About iMaterialist Challenge (Fashion) at FGVC5, Kaggle Competition

Hi All,

This will be my first participation in Kaggle so any help is appreciated.
Dataset provided for this competition is in JSON format which contains the URL of image and image ID. I am able to change it to pandas dataframe like below image.

But for using,

data = ImageClassifierData

do i actually need to download all images from URL’s provided in JOSN file to train/valid folders respectively or is there any other way to pass the URL’s directly to ImageClassifierData.
@jeremy

1 Like

IMO, you will need to download the images yourself before using ImageClassifierData from_csv method. The Kaggle competition has a number of kernels where folks have posted their script for downloading. I used them to download the images for the competition couple of weeks back.

Thanks @ramesh , but after downloading the images the file with labels will be in .josn format. Can we use ImageClassifierData.from_csv to read .json label file or do we need to convert it into .csv format?

Load the JSON file using pandas pd.read_json. Then save the file to csv (make sure multi-labels are space separated. Now, you can load it using ImageClassifierData.from_csv

1 Like

Hello @Ankit89 ,

I used the approach from https://www.kaggle.com/nlecoy/imaterialist-downloader-util/ to download the files to the train/test/valid directories and generated an csv file from the data supplied in the json file based on https://www.kaggle.com/anqitu/for-starter-json-to-multilabel-in-24-seconds (be sure to separate the labels like @ramesh said above).

With that I can start the learning-rate finder and the training with F1 score (see F1 measure not improving with epochs).

Currently I’m figuring out how to generate the multi-class labels for the test data.
Maybe somebody has a tipp to resources for the fast.ai library and multi-class image classification (I’m still searching the forum and the examples).

Best regards
Michael

2 Likes

For this challenge I am unable to import resent34, it is not allowing the URL to be loaded: URLError: <urlopen error [Errno -2] Name or service not known>’. How can I overcome this?

Do you work with the latest fast.ai GitHub repo?

I just installed fast.ai using “!pip install fastai” according the the GitHub of fast.ai as I don’t know how to access the terminal on Kaggle,if thats even possible, for the other installation route.

I then used “!pip install --upgrade fast.ai” however it threw “Could not find a version that satisfies the requirement fast.ai (from versions: ). No matching distribution found for fast.ai”.

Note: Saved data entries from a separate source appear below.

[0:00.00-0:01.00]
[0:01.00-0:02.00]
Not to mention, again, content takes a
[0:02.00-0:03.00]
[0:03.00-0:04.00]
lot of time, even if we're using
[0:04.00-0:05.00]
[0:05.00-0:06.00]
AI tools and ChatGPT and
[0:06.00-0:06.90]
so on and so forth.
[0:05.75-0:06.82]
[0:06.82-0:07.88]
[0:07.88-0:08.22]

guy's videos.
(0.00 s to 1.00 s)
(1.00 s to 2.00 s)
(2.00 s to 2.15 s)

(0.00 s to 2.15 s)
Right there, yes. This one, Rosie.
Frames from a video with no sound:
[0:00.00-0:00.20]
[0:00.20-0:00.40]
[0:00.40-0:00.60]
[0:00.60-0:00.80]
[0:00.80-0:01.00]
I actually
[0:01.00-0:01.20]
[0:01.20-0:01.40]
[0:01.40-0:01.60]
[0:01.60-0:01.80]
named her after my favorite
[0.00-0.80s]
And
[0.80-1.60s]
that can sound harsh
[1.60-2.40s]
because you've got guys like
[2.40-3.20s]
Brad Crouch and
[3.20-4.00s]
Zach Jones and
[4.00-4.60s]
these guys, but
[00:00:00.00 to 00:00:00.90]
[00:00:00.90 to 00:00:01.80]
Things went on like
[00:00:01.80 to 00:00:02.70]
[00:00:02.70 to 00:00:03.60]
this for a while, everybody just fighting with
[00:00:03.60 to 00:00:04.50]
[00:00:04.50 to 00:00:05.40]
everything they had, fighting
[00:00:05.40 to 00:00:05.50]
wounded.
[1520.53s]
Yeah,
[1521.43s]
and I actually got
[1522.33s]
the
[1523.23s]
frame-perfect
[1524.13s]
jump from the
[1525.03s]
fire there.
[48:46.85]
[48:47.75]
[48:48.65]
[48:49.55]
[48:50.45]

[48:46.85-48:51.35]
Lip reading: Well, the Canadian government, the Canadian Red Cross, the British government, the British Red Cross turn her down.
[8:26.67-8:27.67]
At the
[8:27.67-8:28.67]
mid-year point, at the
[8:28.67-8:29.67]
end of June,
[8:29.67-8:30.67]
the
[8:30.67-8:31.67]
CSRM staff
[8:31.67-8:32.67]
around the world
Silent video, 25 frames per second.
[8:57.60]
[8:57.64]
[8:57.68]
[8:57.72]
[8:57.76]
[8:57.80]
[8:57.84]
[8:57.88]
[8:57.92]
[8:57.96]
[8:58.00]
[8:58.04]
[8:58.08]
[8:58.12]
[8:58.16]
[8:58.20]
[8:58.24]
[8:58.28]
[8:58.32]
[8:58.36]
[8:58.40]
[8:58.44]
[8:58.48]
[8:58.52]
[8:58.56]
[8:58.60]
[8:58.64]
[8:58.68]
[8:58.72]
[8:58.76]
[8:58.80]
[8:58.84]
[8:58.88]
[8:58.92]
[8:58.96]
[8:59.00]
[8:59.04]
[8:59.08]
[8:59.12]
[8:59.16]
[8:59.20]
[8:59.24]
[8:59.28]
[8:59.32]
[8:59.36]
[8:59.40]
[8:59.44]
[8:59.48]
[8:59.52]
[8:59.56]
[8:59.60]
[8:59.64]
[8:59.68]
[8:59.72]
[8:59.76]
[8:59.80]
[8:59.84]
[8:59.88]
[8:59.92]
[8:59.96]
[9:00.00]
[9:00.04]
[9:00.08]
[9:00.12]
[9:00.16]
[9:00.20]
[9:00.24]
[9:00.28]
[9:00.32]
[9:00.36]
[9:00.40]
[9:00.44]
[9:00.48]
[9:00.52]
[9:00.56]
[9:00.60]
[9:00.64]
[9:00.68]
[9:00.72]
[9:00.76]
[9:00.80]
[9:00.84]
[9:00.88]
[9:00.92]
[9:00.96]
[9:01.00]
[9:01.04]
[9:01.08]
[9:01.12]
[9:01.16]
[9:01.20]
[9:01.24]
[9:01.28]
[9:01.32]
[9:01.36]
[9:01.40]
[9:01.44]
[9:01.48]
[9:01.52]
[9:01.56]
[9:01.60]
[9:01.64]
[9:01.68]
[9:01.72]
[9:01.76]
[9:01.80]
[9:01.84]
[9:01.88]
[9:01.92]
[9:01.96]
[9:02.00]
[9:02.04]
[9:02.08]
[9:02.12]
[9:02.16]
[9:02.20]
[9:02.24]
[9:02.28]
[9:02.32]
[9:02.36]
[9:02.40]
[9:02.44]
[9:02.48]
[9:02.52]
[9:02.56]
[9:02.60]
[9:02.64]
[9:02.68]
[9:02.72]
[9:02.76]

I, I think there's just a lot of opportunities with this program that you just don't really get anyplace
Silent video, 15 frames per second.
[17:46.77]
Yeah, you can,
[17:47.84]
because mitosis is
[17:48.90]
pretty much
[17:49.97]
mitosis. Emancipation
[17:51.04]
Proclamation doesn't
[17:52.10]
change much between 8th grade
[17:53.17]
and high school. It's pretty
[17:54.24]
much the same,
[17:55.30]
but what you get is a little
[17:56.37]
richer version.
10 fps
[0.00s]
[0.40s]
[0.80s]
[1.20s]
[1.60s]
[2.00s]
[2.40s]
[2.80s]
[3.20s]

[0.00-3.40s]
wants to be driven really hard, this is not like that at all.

Just as an addition even when I do:
from keras.applications.resnet50 import ResNet50
resnet1 = ResNet50(weights=‘imagenet’)
learn = ConvLearner.pretrained(resnet1, data, precompute=True)

I get :Exception: URL fetch failure on https://github.com/fchollet/deep-learning-models/releases/download/v0.2/resnet50_weights_tf_dim_ordering_tf_kernels.h5: None – [Errno -2] Name or service not known

Can someone please help me how to import these models onto the kernal

You are mixing up libraries here. You can’t use Keras ResNet50 with Fastai’s ConvLearner. I would recommend you follow and try to replicate using Course notebooks as reference first to get familiar with the library and usage before applying to new problems and datasets.

1 Like

I just trained a basic resnet but my score is really bad after submission and my F1 score is also not really improving during the training.

It was also tricky with my basic pandas knowledge to get the submission file but I somehow managed it (so this was good training).

In my code I use some kind of threshold after I made the preds. Is this the way to go?
Interestingly, the lower the threshold the higher my score.

I guess I have to dig deeper into the multi-label classification approach.

@MicPie I’m new to Deep Learning as well and tried the Fashion competition after studying Fast.AI’s lesson 2 and 3 but I had similar trouble getting a F1 score about 0.10. My initial thought is that it might be related to the fact that the labels are numerical vs text. Maybe when the fast.ai library is feeding the numerical labels into the neural net it affects the output. Going to look at the source code in more detail to try and figure it out. I figure most of the information about the competition will be released after the competition is over so for the time being we will likely have to figure it out ourselves.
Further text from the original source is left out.